WHAT THE EXERCISE ASKS: Within the entries below, the lines from the one with "[00:00:00.60 to 00:00:00.70]" through the one with "Lip reading: Trump has" are to be set down exactly, both ends kept.

[[ GIVEN DATA open ]]

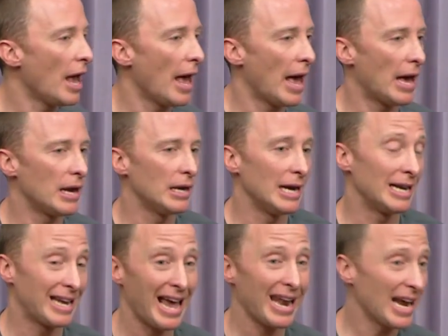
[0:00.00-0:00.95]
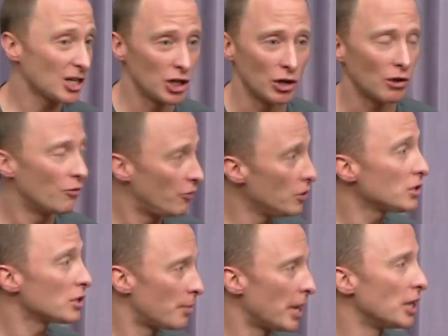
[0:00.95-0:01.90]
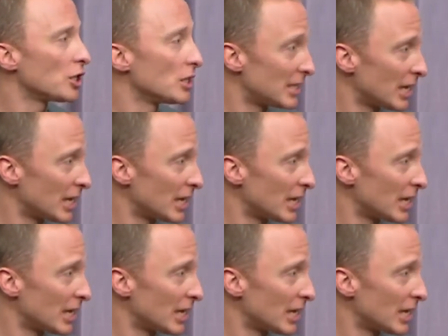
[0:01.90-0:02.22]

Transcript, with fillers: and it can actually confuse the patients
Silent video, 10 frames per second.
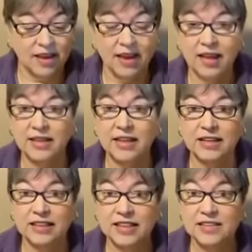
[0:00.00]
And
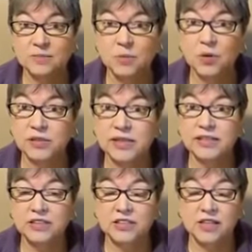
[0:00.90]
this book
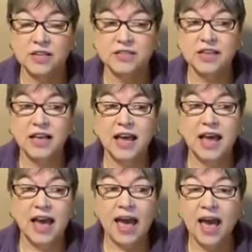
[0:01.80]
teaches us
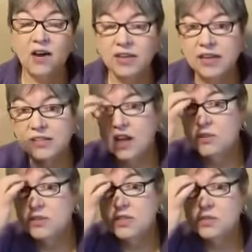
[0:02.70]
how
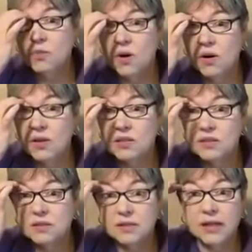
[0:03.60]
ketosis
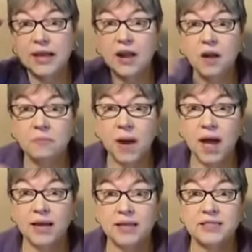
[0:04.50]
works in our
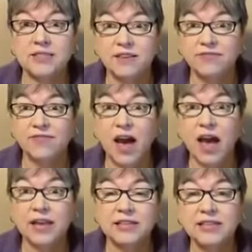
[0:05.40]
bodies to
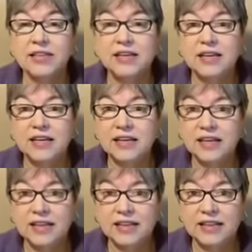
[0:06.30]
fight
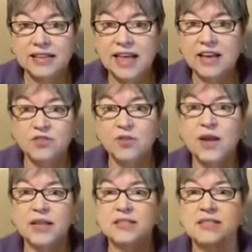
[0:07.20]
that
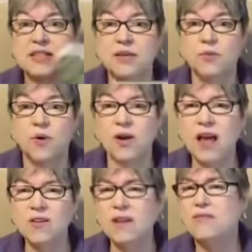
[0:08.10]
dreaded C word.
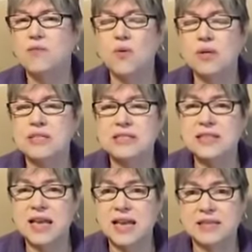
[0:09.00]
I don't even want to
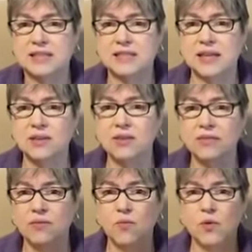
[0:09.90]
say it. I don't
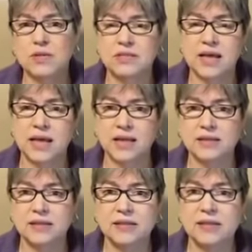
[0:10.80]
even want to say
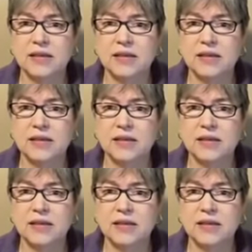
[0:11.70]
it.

[[ GIVEN DATA closed ]]
[[ GIVEN DATA open ]]

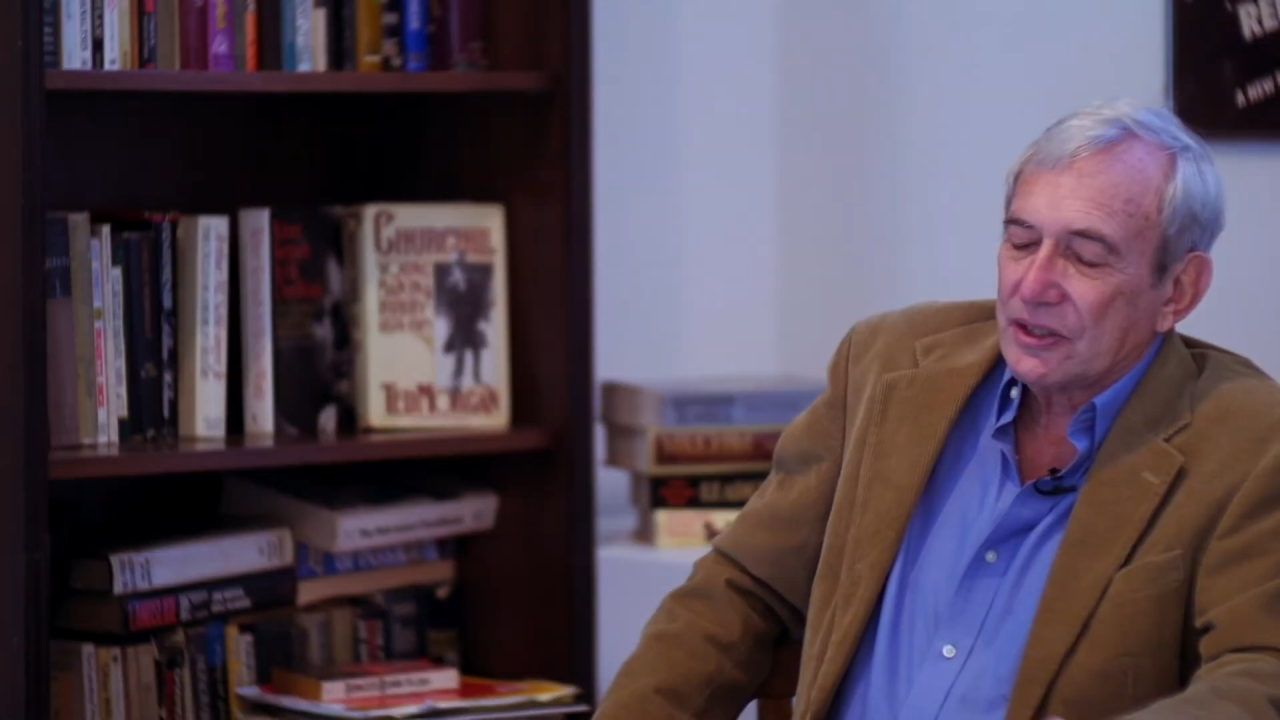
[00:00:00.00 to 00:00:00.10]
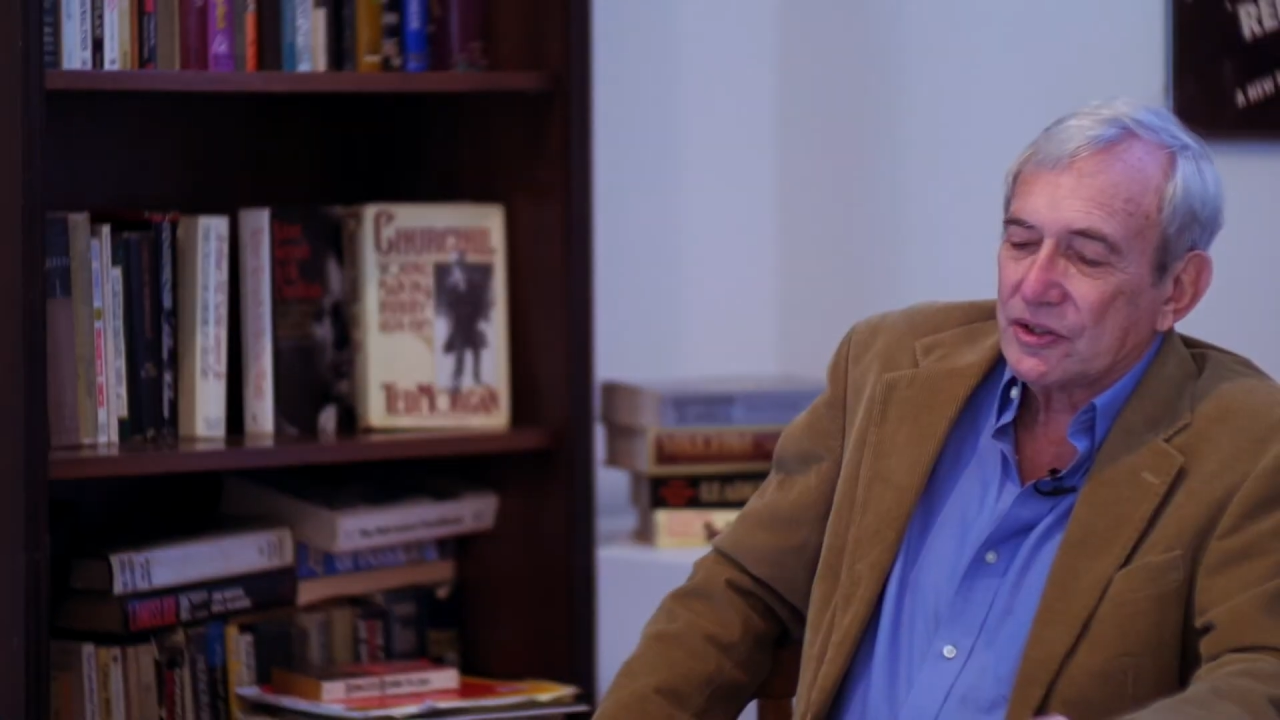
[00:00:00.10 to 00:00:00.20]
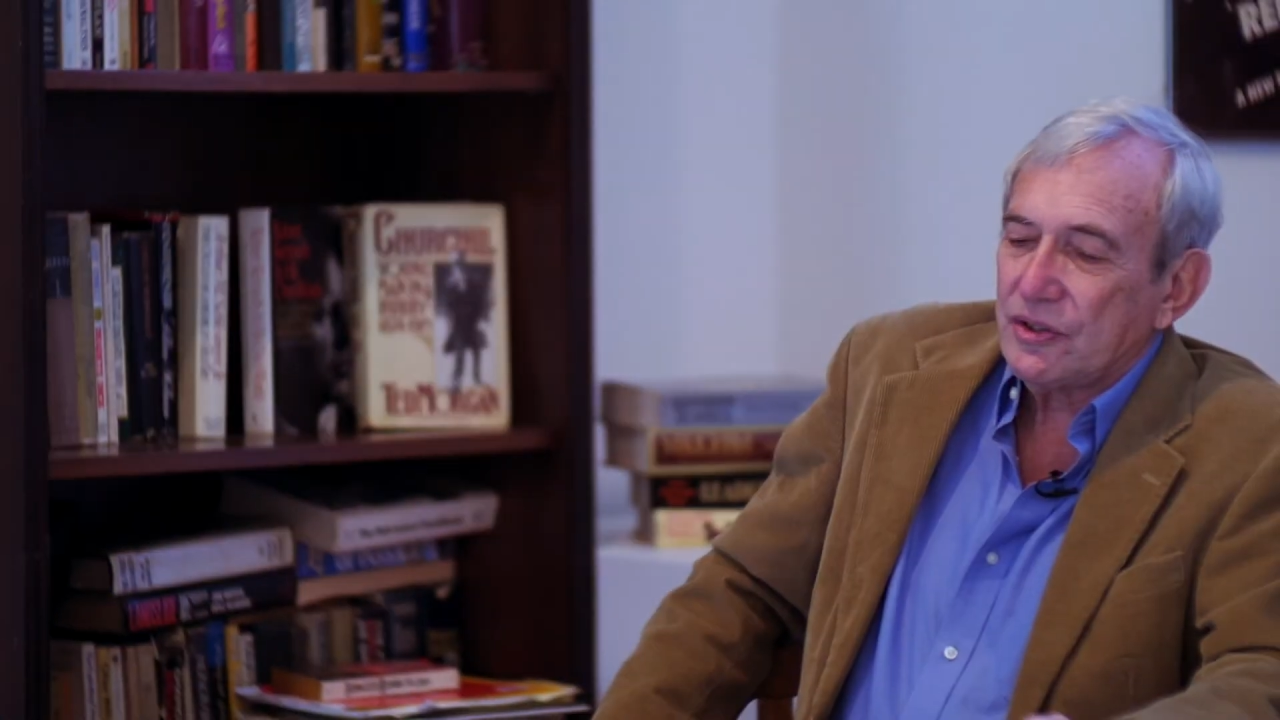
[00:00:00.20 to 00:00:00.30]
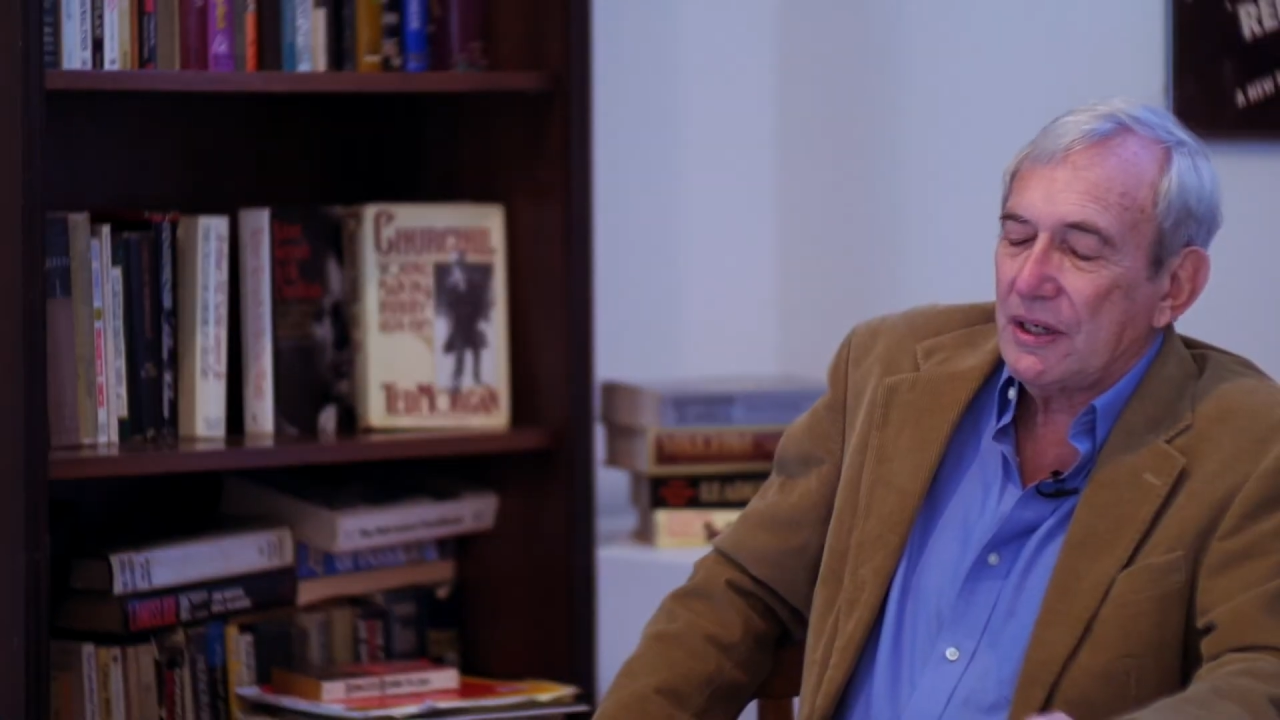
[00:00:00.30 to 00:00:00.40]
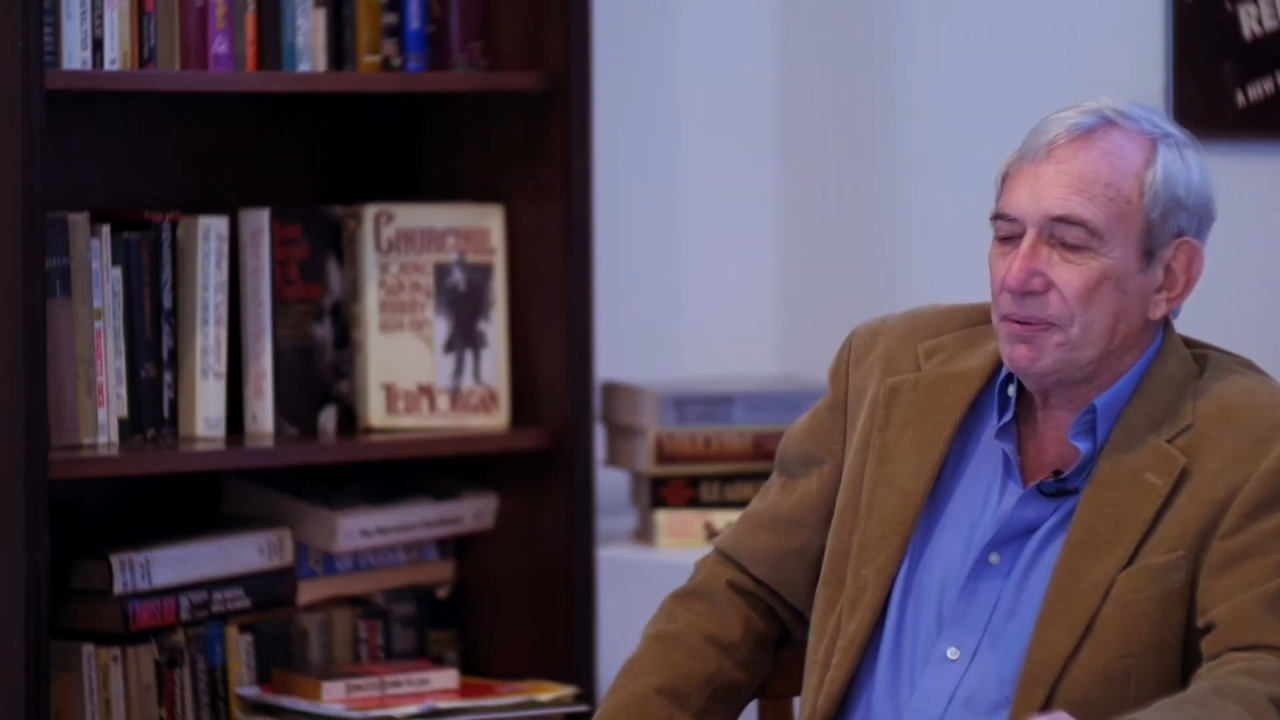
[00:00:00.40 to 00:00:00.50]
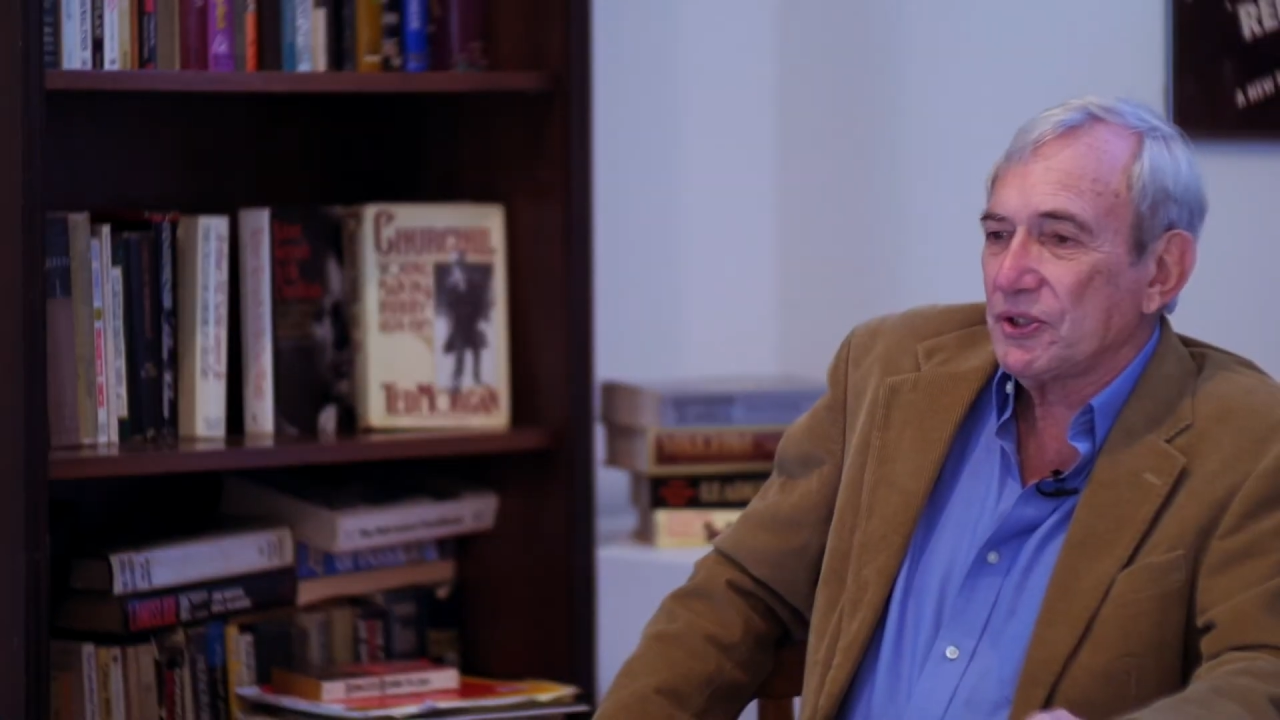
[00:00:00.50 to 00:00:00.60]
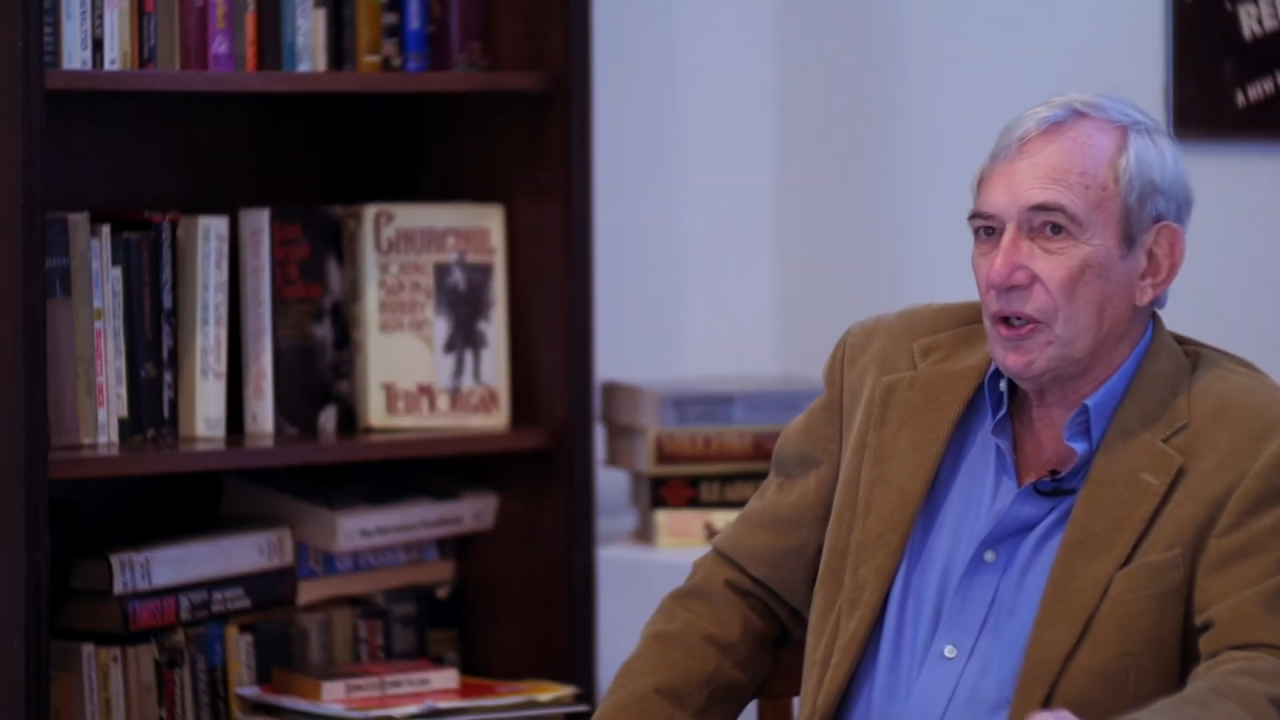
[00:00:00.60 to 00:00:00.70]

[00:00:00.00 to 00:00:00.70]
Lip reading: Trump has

[[ GIVEN DATA closed ]]

SOLUTION:
[00:00:00.60 to 00:00:00.70]

[00:00:00.00 to 00:00:00.70]
Lip reading: Trump has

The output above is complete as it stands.